Fitto avverte il Cav: un errore Toti alla guida di Forza Italia

14 gennaio 2014 ore 12:34, intelligo
Fitto avverte il Cav: un errore Toti alla guida di Forza Italia
A Berlusconi dice che sarebbe “un errore politico grave mettere tra parentesi quanto è avvenuto negli ultimi mesi, di mortificare un intero gruppo dirigente, di issare alla testa del movimento un giornalista certamente perbene, certamente capace, verso il quale non nutro sentimento diverso dalla stima, ma che credo debba quantomeno dimostrare quale contributo possa dare a Fi”.
Raffaele Fitto rompe gli indugi e sul Corsera si fa interprete dei maldipancia che in queste ore attraversano il gruppo dirigente forzista rimasto al fianco del leader durante e dopo la scissione da Alfano e Ncd.

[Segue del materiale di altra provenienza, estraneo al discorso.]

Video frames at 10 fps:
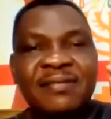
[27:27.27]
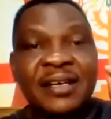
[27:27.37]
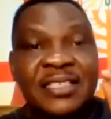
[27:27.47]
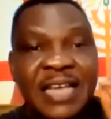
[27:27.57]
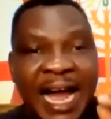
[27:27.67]

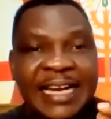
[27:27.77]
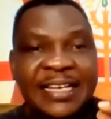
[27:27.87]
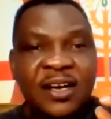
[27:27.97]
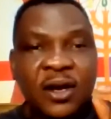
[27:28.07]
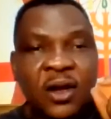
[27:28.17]
the
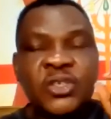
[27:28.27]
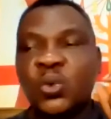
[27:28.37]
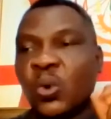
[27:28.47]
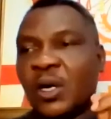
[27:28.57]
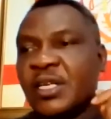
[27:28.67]
child
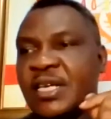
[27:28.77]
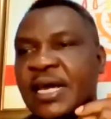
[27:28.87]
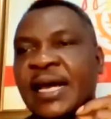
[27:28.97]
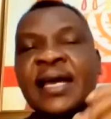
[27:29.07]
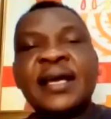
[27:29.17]
clocks one
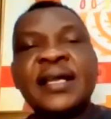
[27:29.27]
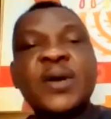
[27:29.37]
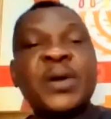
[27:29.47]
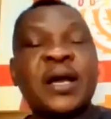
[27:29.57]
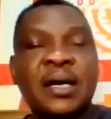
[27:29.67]
year,
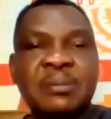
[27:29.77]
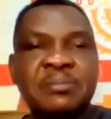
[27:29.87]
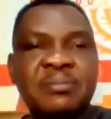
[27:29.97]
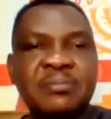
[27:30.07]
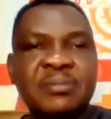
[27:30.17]
they will
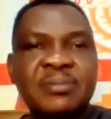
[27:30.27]
come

L’idea di Giovanni Toti, direttore del Tg4, alla testa di Fi2.0 non va giù molti dirigenti azzurri che vedono nell’orientamento del Cav. una sorta di mortificazione di chi da anni lavora sul territorio e per il partito. Insomma, monta la ‘rivolta’ dei dirigenti contro le new entry catapultate dall’alto. Fitto che nei giorni duri dello scontro falchi-colombe, si era messo alla testa degli anti-alfaniani, oggi forse avrebbe sperato di più e di meglio per il nuovo organigramma al quale Berlusconi sta lavorando. “Rinnovare va bene” dice al Corsero ma “con equilibrio, e con pari dignità verso una classe dirigente che va rispettata per il lavoro fatto bene e da tanto tempo”. L’invito esplicito è a non inseguire Renzi sul “terreno del giovanilismo, ma dei contenuti. Sul territorio abbiamo una valanga di bravi amministratori, sindaci, consiglieri regionali, gente capace ed onesta. E anche a livello nazionale i nostri parlamentari andrebbero conosciuti, valorizzati e incoraggiati. Credo che un organigramma con posizioni diverse ma tutte paritarie sotto la guida del presidente Berlusconi sia la soluzione da adottare, che consentirebbe di unire le forze. Ci sono strumenti e modalità per raggiungere l’obiettivo”. Fitto non è a caccia “di strapuntini” ma chiede un cambio di passo anche se “qualunque sarà la scelta di Berlusconi, non me ne andrò dal partito e continuerò a combattere a fianco a lui”. Resa dei conti?